Mentre la troupe prepara il set, cerchiamo entrambe di stabilire un contatto, lei mi invita a prendere una caramella o a bere qualcosa, la ringrazio “sa prima di qualsiasi intervista non riesco a mandar giù niente”. “La sua attenzione – mi risponde – è volta a creare l’incontro e non lo scontro con la persona che ha di fronte”.

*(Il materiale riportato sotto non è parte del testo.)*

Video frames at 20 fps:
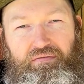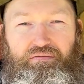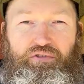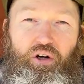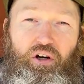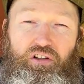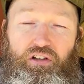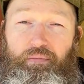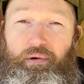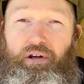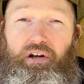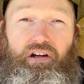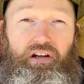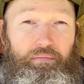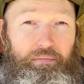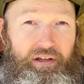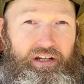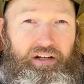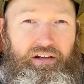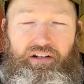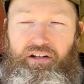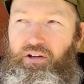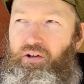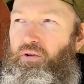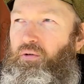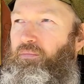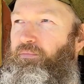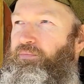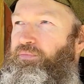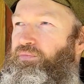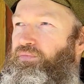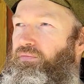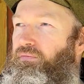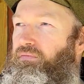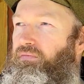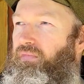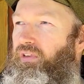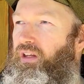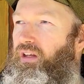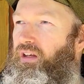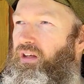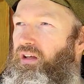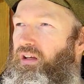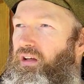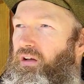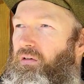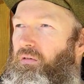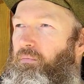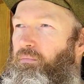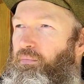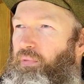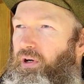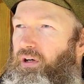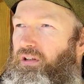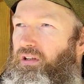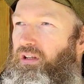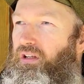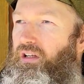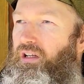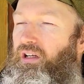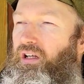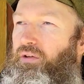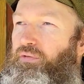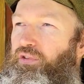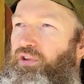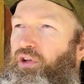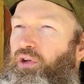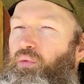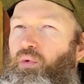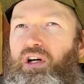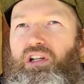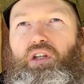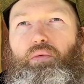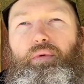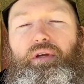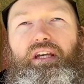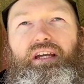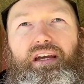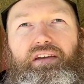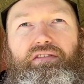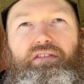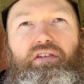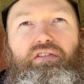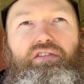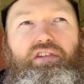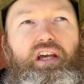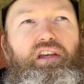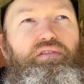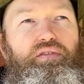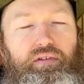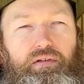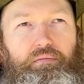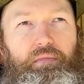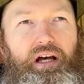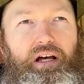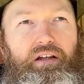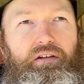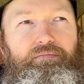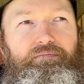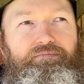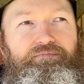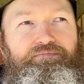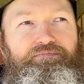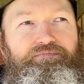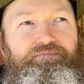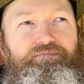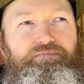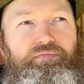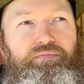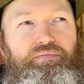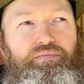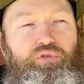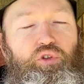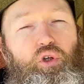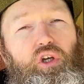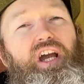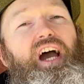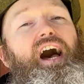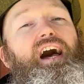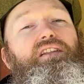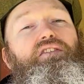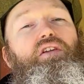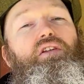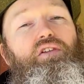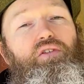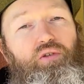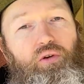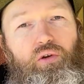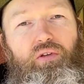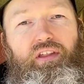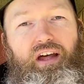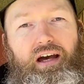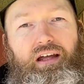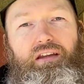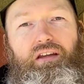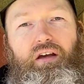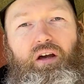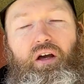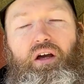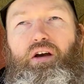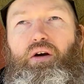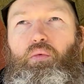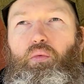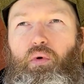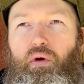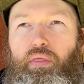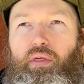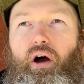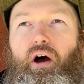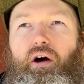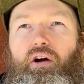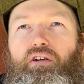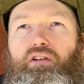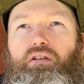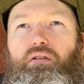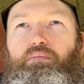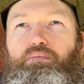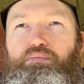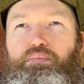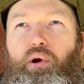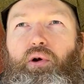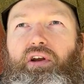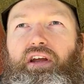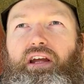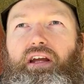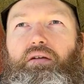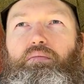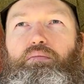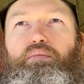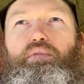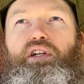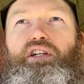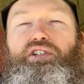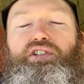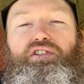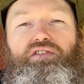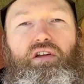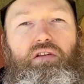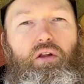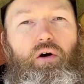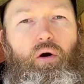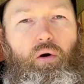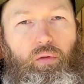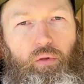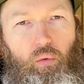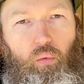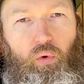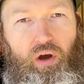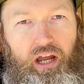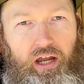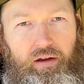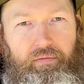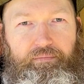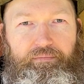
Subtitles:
Talked about it a minute ago. But if you want to be a successful man, you can't do that without burning bridges along the way.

“Penso sia così”, le dico e cerco di superare il mio limite di non guardare negli occhi una persona mentre le parlo. Ancora una volta cerco un contatto fisico, per me è primordiale, ho bisogno di sfiorarla perché ho l’impressione di toccare la storia che lei incarna, di sentire lo strazio delle sue membra che è lo strazio dei deportati che hanno marciato a piedi nudi nella Marcia della Morte, ma anche la gioia di chi alla fine ha ritrovato la libertà. Liliana è ancora tutto questo.

Di fronte a tanto il mio sguardo si abbassa e incontra i piedi con cui Liliana si è sostenuta salendo e scendendo dai palcoscenici di tutte le vite che ha vissuto. Sono piedi di chi è in grado di sostenersi da solo. In questa vita come in altre.

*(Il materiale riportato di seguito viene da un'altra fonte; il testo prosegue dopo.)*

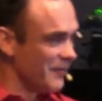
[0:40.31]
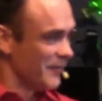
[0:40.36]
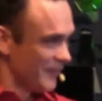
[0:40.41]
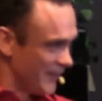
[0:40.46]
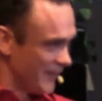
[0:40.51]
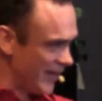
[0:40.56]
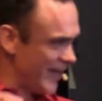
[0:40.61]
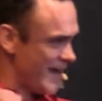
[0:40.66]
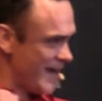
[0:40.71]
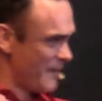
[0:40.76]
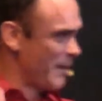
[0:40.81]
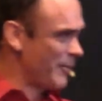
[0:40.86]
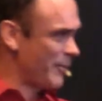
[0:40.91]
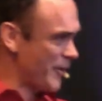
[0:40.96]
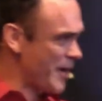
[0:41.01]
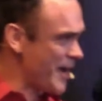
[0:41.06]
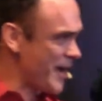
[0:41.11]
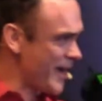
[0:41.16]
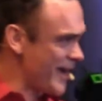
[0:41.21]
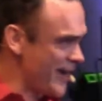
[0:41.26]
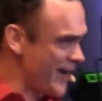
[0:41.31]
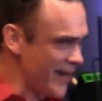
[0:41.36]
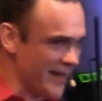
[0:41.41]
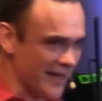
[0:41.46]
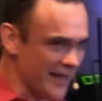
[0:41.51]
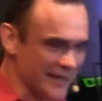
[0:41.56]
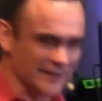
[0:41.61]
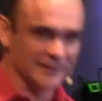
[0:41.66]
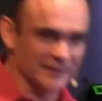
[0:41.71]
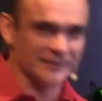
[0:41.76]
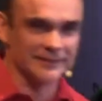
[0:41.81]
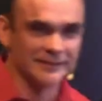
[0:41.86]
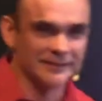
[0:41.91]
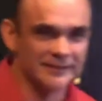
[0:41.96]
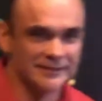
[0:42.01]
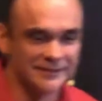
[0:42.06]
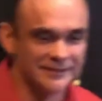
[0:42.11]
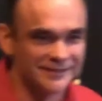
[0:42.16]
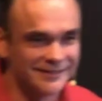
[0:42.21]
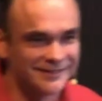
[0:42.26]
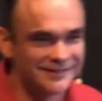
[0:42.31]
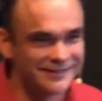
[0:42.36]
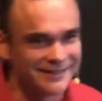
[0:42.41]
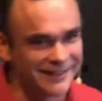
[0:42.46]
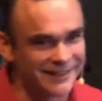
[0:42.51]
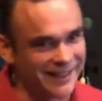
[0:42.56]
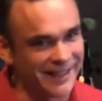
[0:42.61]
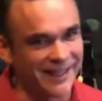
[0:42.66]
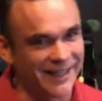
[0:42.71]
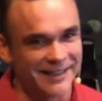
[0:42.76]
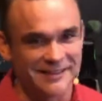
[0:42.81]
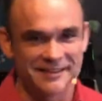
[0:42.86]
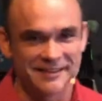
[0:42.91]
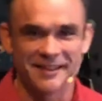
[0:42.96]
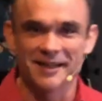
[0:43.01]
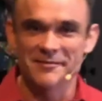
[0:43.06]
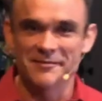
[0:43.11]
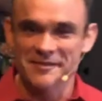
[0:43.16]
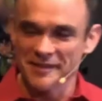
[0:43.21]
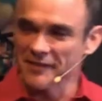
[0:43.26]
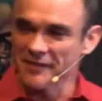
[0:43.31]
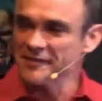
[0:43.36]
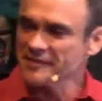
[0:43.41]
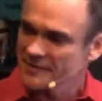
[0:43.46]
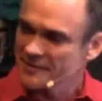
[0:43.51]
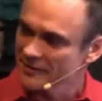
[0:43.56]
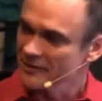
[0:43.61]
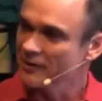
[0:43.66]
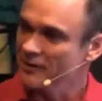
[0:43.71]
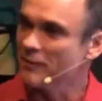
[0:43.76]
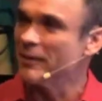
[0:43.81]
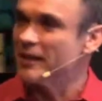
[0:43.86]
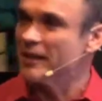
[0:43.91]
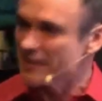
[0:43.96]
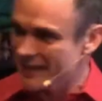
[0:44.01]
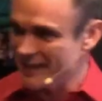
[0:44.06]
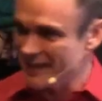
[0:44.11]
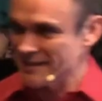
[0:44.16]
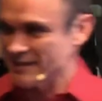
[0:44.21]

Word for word: I am a bride. Ah, it comes out still a little bit. You guys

"Sono qui di fronte a lei a parlare di qualcosa che io ho letto sui libri e lei ha vissuto. Mi sembra di parlare di una vita fa”.

“È proprio così, d’altra parte, tutti noi viviamo più vite”.

“Lei però in tutte le vite che ha vissuto, è stata e continua a essere una bella donna”. Mi guarda, mi sorride e per tutta risposta mi dice: “Non sono mai stata bella, figuriamoci se lo sono adesso”.

Ancora una volta mi spiazza, ma il suo animo schivo mi conquista. Definitivamente.

Il ciak di Stefano ci proietta sul set dell’intervista. Io la guardo negli occhi e inizio. Anzi cerco di iniziare, la prima domanda, ripetuta mentalmente mille e mille volte, gioca a nascondino. Non me la ricordo più. Ho il taccuino in cui le annoto. Non riesco però neppure a leggere.

Il volto di Liliana Segre è sereno, mi pare meno stanco di quando mi ha accolto.

“Sono sardine quelle che ha sulla maglietta?”. “Sì sono sardine, ma non quelle sardine, altre sardine”. “Meglio che abbottoni la giacca, allora”.

Sorrido tra il divertito e l’imbarazzato. Adesso possiamo iniziare.